Can an $800 Mac Mini draft SOAP notes for a solo medical practice?
Week 1 · May 4, 2026
An 8B quantized model on a base M4 Mac mini can draft SOAP notes from voice memos at sufficient quality for a clinician to edit rather than write from scratch.
Background
The average primary care physician spends roughly two hours per day on documentation, much of it transcribing their own thoughts into the structured formats that EHRs demand. Most of that work isn’t cognitively hard; it’s just friction.
Until recently, the obvious solution was to pipe voice recordings to a cloud API. The obvious problem: those recordings contain protected health information. Even with a Business Associate Agreement in place, you’ve now created a dependency on an external processor, a new breach surface, and a conversation with your malpractice carrier about AI-assisted documentation.
This experiment tests whether that tradeoff is necessary.
Setup
Hardware: M4 Mac mini (base model), 16GB unified memory, 10-core GPU, 512GB SSD. $799 at the Apple Store.
Model: Llama-3.1-8B-Instruct-Q4_K_M via Ollama. Download size: ~4.7GB. Loaded entirely into unified memory with headroom to spare.
Interface: Ollama running as a local service on port 11434. Prompt sent via a simple shell script. No network calls after initial model download.
Input source: Three voice memo transcripts from a collaborating clinician, de-identified before I received them. Transcription handled separately by Apple’s on-device Whisper implementation (also local, also no cloud call).
Prompt template:
You are a clinical documentation assistant. Given a rough transcript of a patient encounter,
produce a structured SOAP note. Use standard medical terminology. Flag anything unclear rather
than guessing. Do not infer diagnoses not stated in the transcript.
Transcript:
{transcript}
Results
I ran each of three transcripts five times, varying temperature (0.1 and 0.3). Outputs were reviewed by the collaborating clinician on a 1–5 scale for edit burden, where 1 = “would publish as-is” and 5 = “easier to write from scratch.”
| Visit type | Avg. score | Notes |
|---|---|---|
| Follow-up, chronic condition | 2.1 | Strong. Captured medication adjustments accurately. |
| New patient, complex history | 3.4 | Reasonable structure but required significant Assessment rewriting. |
| Acute, straightforward | 1.8 | Essentially publish-ready with minor formatting edits. |
Generation speed: 22–28 tokens/second on M4 Mac mini. A typical SOAP note (400–600 tokens) generated in 15–25 seconds. Fast enough for use between patients.
Memory footprint: Model loaded into ~5.5GB of the 16GB unified memory. The Mac remained responsive with Safari and Finder open. No fan noise under sustained use.
What worked well
The model was surprisingly disciplined about not hallucinating clinical details. When the transcript was ambiguous, it consistently used phrases like “per patient report” and “as documented” rather than inventing specifics. This is important: the failure mode in clinical documentation isn’t bad prose. It’s false precision.

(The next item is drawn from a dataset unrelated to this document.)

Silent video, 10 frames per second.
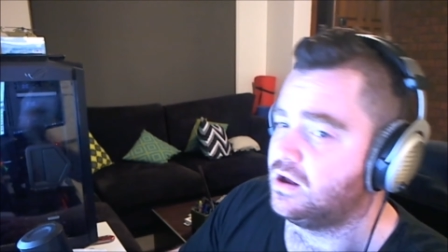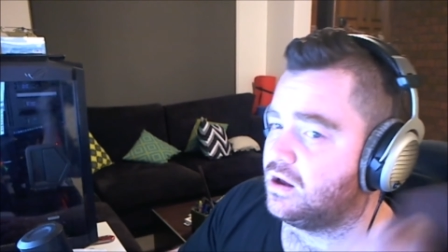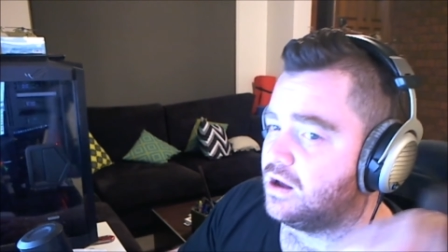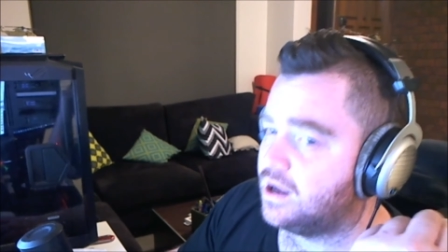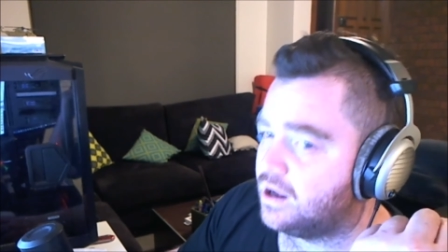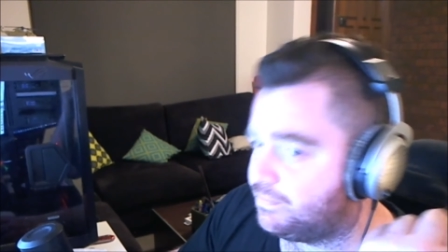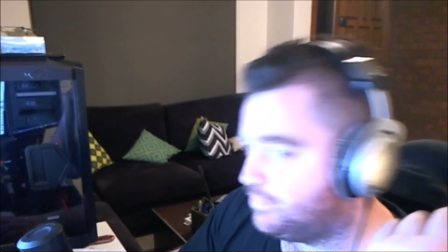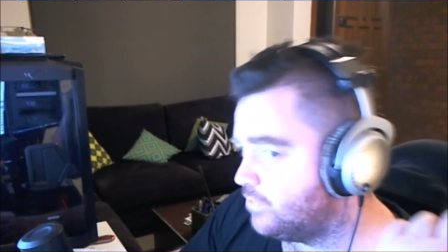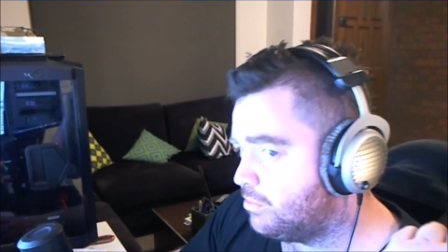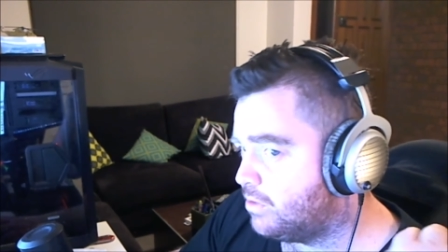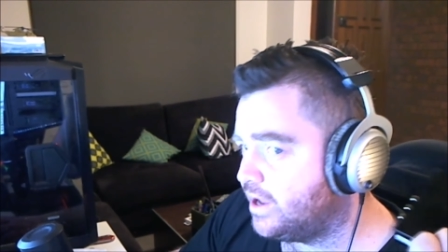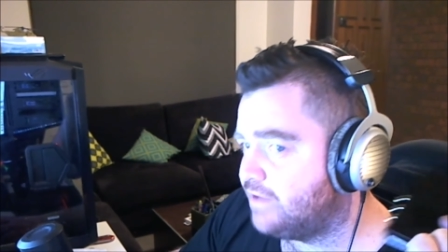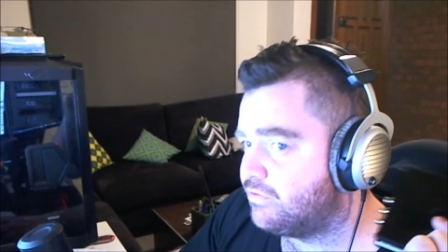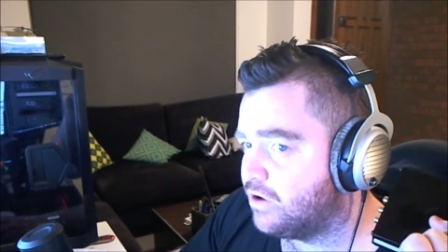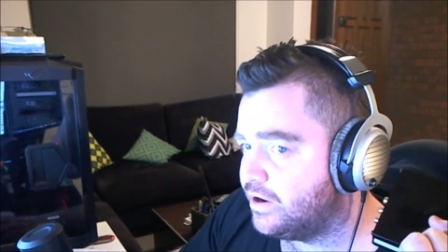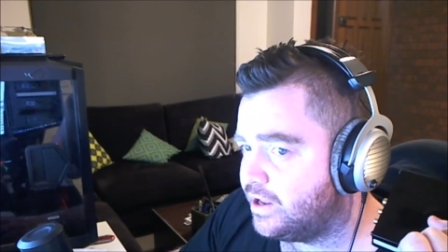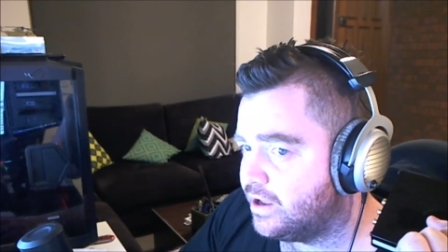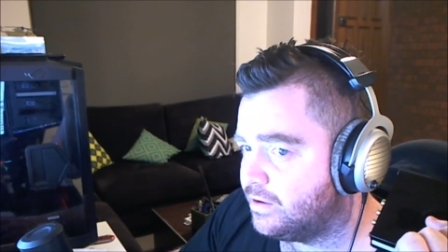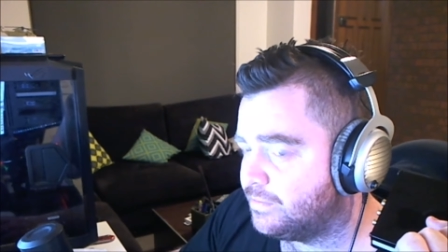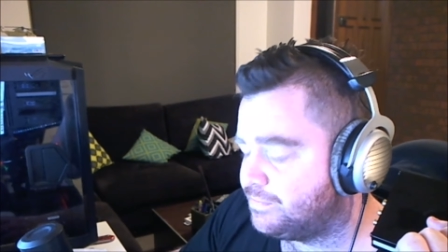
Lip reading: On my head right now,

For straightforward and follow-up visits, which represent the majority of a solo practice’s volume, the output quality was good enough that the clinician’s job became editing, not authoring.
Where it struggled
The Assessment section was the weakest link. For complex patients, the model sometimes produced overly generic assessment language that a physician would need to rewrite substantially. This correlates with visit complexity: the more reasoning the transcript requires, the more the 8B model’s limitations show.
It also occasionally produced inconsistent formatting when the transcript was long or fragmented: paragraph breaks in the wrong places, or an Objective section that bled into Subjective.
Replication notes
To run this yourself:
- Install Ollama:
brew install ollama - Pull the model:
ollama pull llama3.1:8b-instruct-q4_K_M - Transcribe your voice memo locally. I used the macOS Shortcuts app with the “Transcribe Audio” action, which routes to on-device Whisper
- Pipe the transcript to Ollama:
ollama run llama3.1:8b-instruct-q4_K_M "$(cat prompt.txt)"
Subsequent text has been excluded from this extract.